Por revistaeyn.com
Las finanzas compartidas desempeñan un rol fundamental en las relaciones de pareja. Además de aportar estabilidad económica, una gestión financiera organizada y basada en la transparencia fortalece los vínculos, promueve la confianza mutua y permite construir metas comunes de manera más efectiva.
Según los datos reportados por los Agentes Económicos a la plataforma de APC Experian, a enero de 2025 existen 134,628 referencias crediticias conjuntas en Panamá. Esta cifra refleja que cada vez más parejas deciden asumir compromisos financieros de manera compartida.
Dentro de este conjunto, las hipotecas ocupan el primer lugar, con 42,924 créditos y un saldo acumulado de US$2,787 millones, de los cuales el 99.41 % es financiado por el sector bancario.
Les siguen los créditos comerciales (28,398) y los préstamos personales (19,254), tanto del sector bancario como de otros actores del sistema financiero.
En el marco del Día del Amor y la Amistad, APC Experian destaca la importancia de cultivar relaciones saludables también en el ámbito financiero y comparte recomendaciones prácticas para que las parejas fortalezcan su organización financiera:
1. Conversación abierta y frecuente: Hablar de ingresos, compromisos crediticios y expectativas reduce malentendidos y fomenta la confianza.
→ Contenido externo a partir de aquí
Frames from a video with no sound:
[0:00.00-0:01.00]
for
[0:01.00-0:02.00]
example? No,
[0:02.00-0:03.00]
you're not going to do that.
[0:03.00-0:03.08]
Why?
2. Definir metas conjuntas: Objetivos como comprar una vivienda, planificar un viaje o crear un fondo de retiro se alcanzan más fácilmente cuando ambos participan activamente.
3. Crear un presupuesto compartido: Identificar ingresos y gastos permite tomar decisiones informadas y distribuir responsabilidades de manera justa.
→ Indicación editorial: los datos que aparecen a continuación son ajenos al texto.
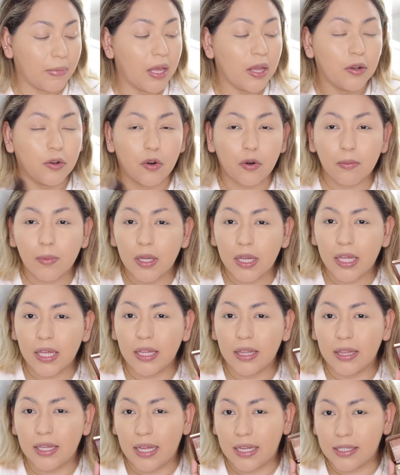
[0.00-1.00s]

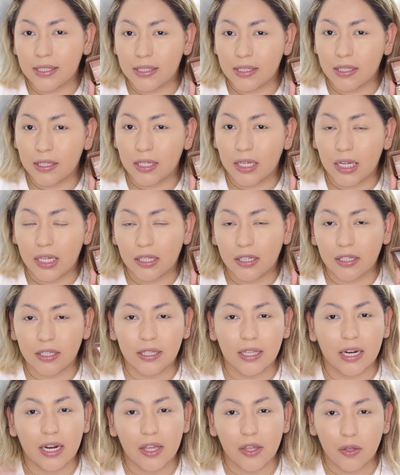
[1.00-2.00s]
normally that's the color
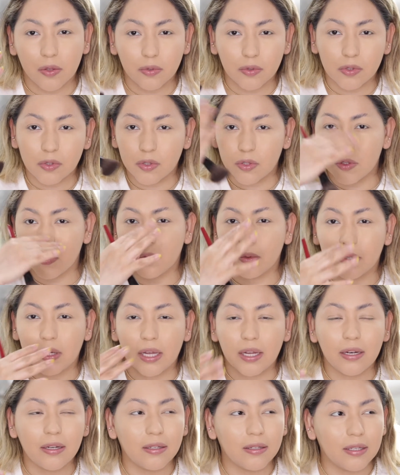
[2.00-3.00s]
that I use to
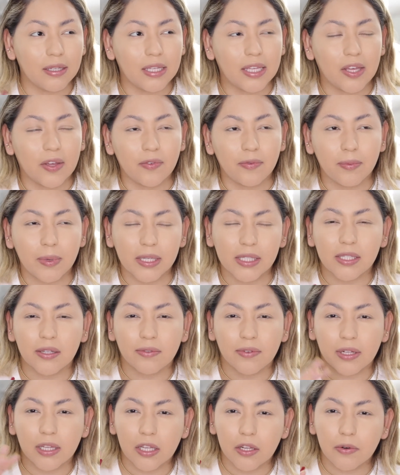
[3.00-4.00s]
kind of give
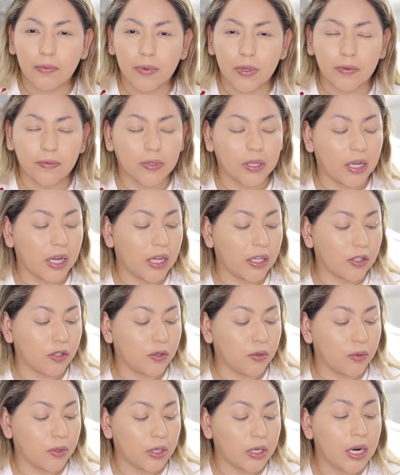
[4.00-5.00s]
myself a little bit of a
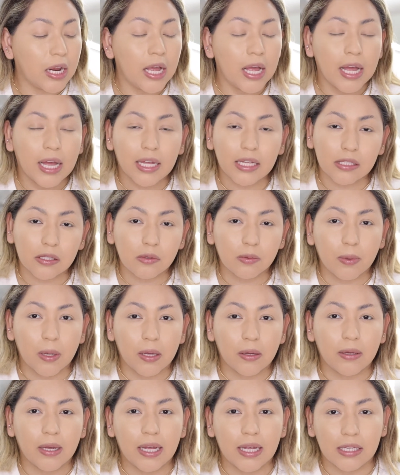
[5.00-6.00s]
contour as
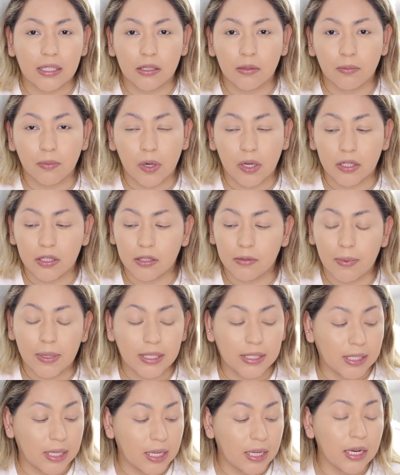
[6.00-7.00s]
well as bronze my
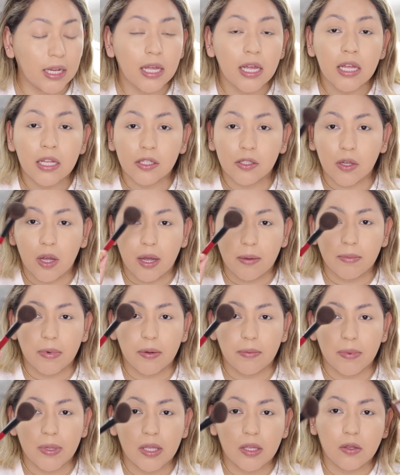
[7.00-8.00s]
skin. So I'm
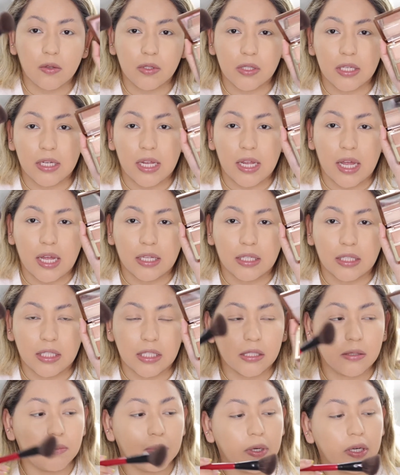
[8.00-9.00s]
gonna be using it on
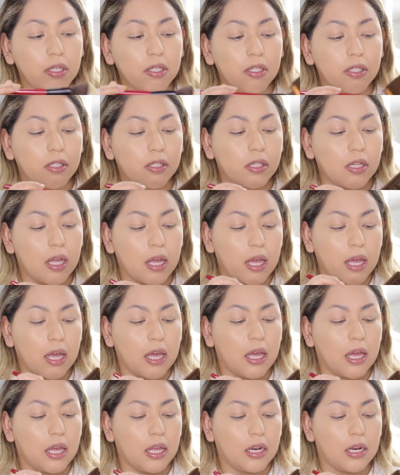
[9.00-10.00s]
this brush
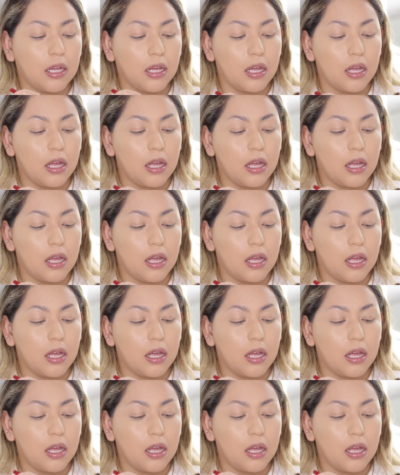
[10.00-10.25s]
and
4. Asignar roles claros: Determinar quién gestionará pagos, inversiones o compras contribuye a una organización más eficiente.
5. Construir un fondo de emergencia: Ahorrar para imprevistos brinda seguridad ante situaciones inesperadas.
6. Ahorrar e invertir con propósito: Analizar juntos el perfil de riesgo ayuda a diseñar estrategias financieras alineadas a largo plazo.
7. Revisar y ajustar periódicamente: Tanto las metas como el presupuesto evolucionan; evaluarlos periódicamente fortalece el trabajo en equipo.
8. Aprender juntos sobre finanzas: La educación financiera compartida permite tomar mejores decisiones y evita endeudamientos innecesarios.
9. Respetar las diferencias: Cada persona tiene hábitos y prioridades distintas; el respeto mutuo es clave para una planificación exitosa.
10. Revisar el historial de crédito: Conocer el comportamiento crediticio es esencial.